**TASK STATEMENT**
Leave every picture out and return the rest of the listing verbatim.

**RECORDS PROVIDED**
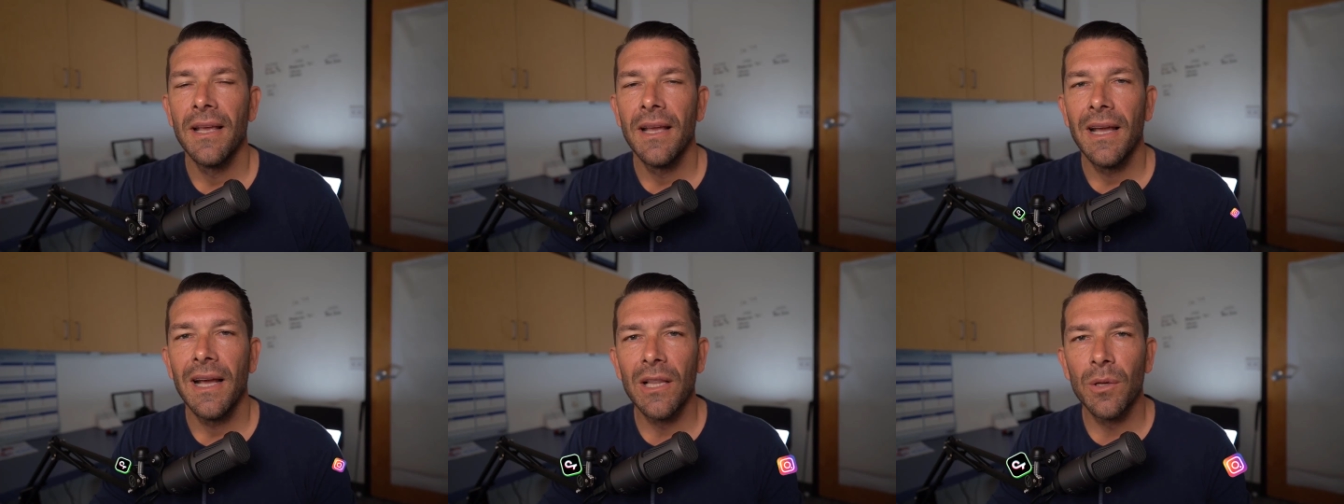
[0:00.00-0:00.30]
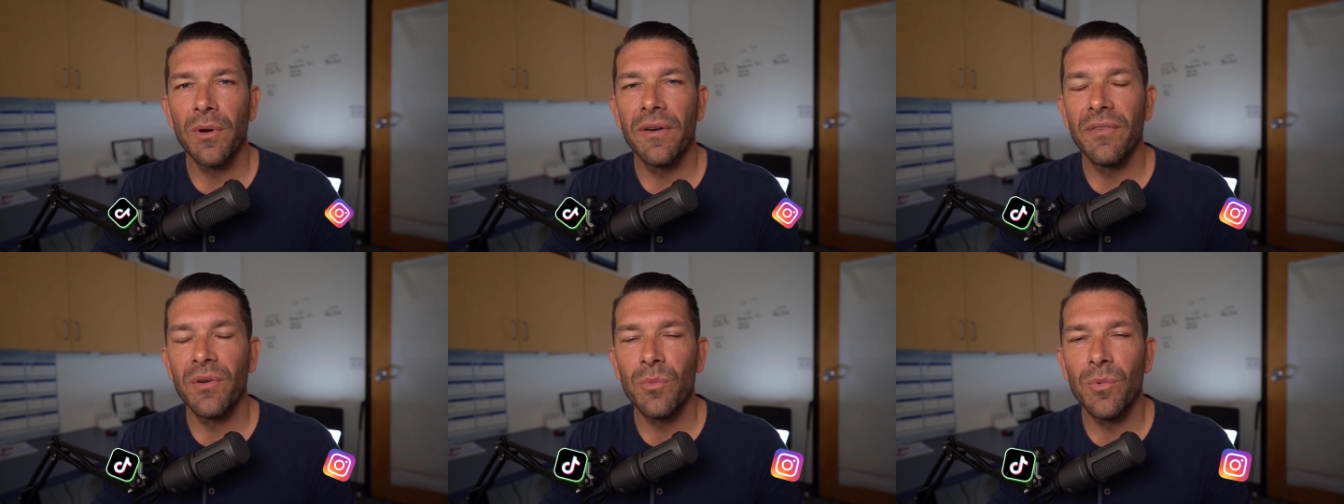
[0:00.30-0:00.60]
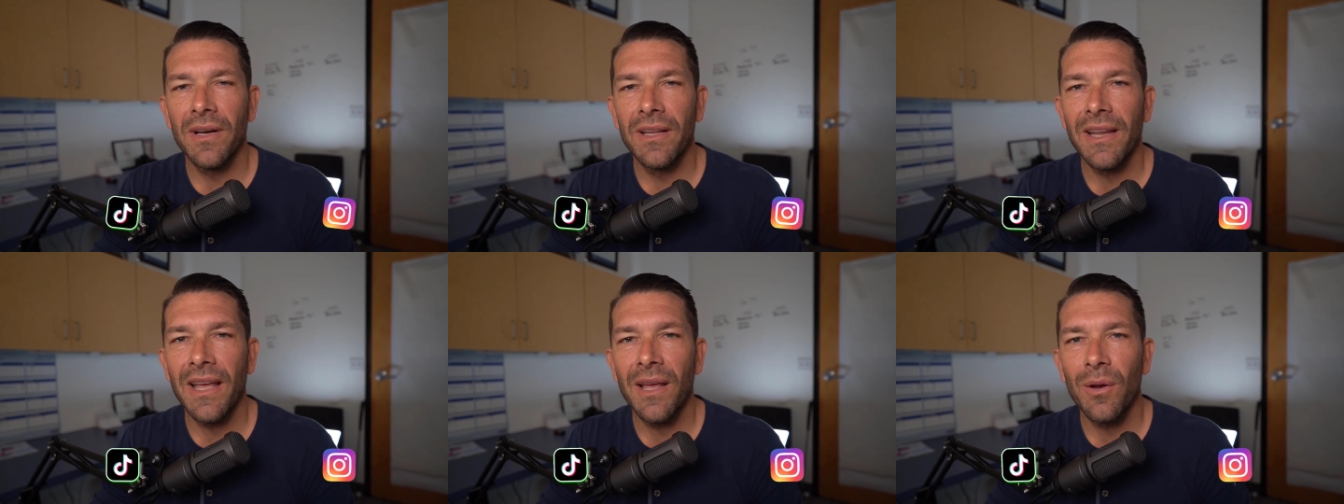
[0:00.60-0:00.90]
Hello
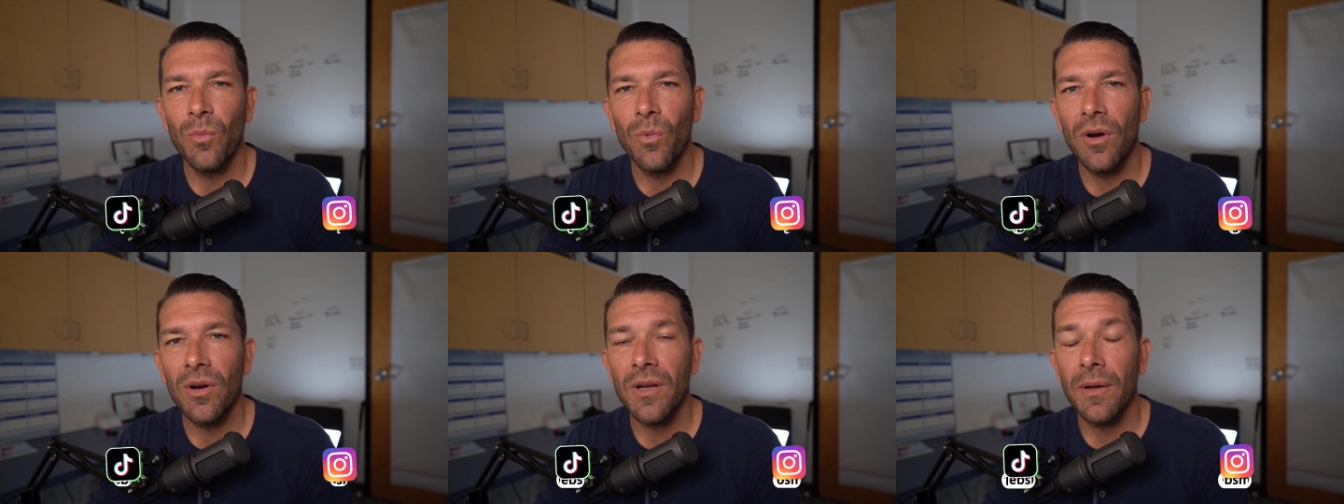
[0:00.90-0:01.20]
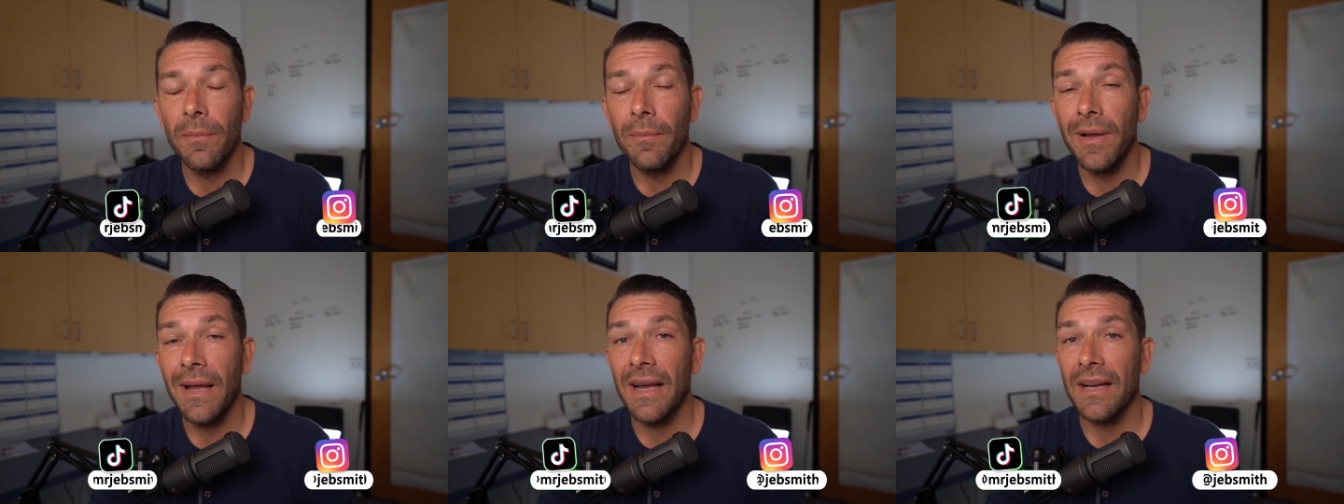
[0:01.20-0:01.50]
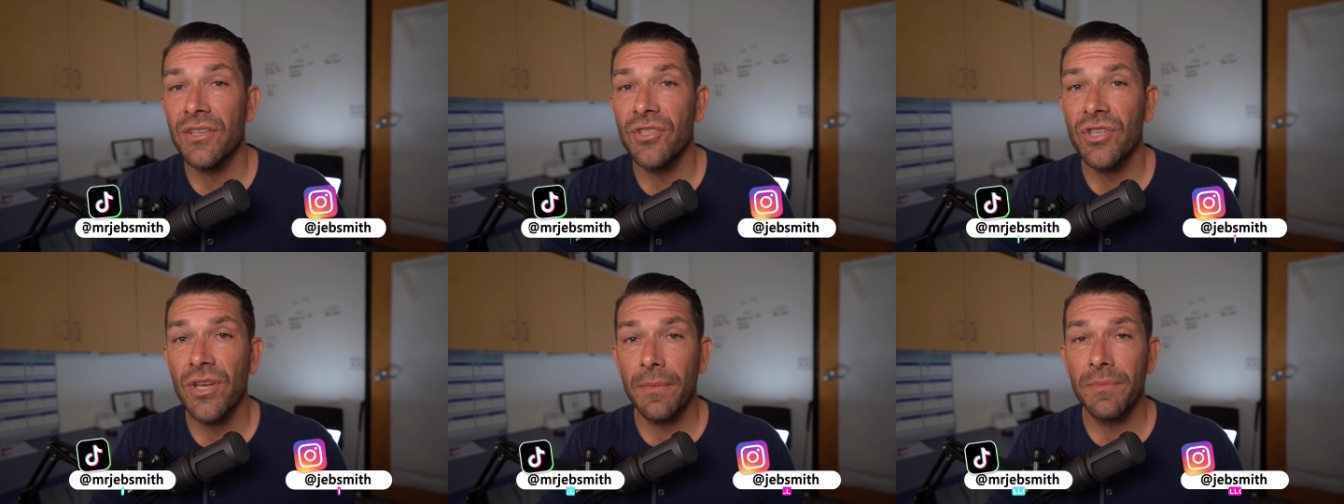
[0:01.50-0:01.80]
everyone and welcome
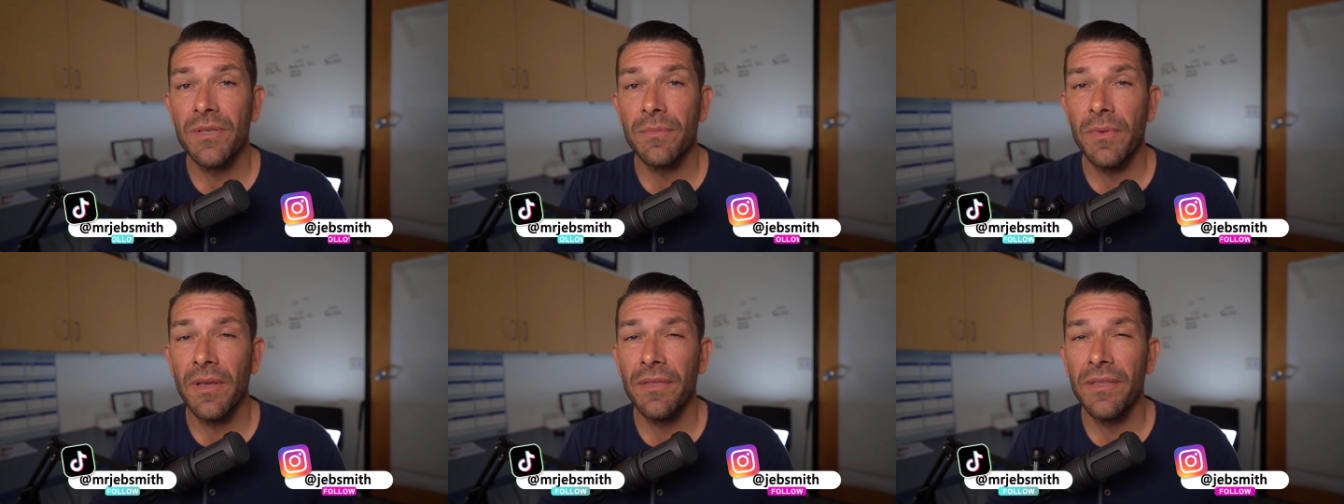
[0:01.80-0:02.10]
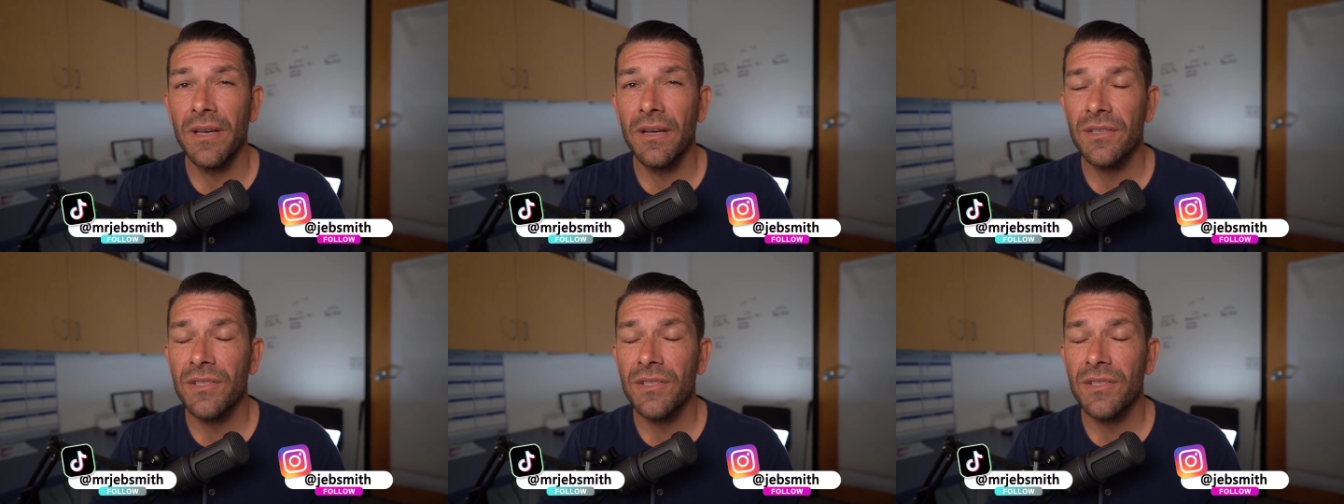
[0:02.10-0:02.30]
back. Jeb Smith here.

**RESULT FOR THIS EXERCISE**
[0:00.00-0:00.30]
[0:00.30-0:00.60]
[0:00.60-0:00.90]
Hello
[0:00.90-0:01.20]
[0:01.20-0:01.50]
[0:01.50-0:01.80]
everyone and welcome
[0:01.80-0:02.10]
[0:02.10-0:02.30]
back. Jeb Smith here.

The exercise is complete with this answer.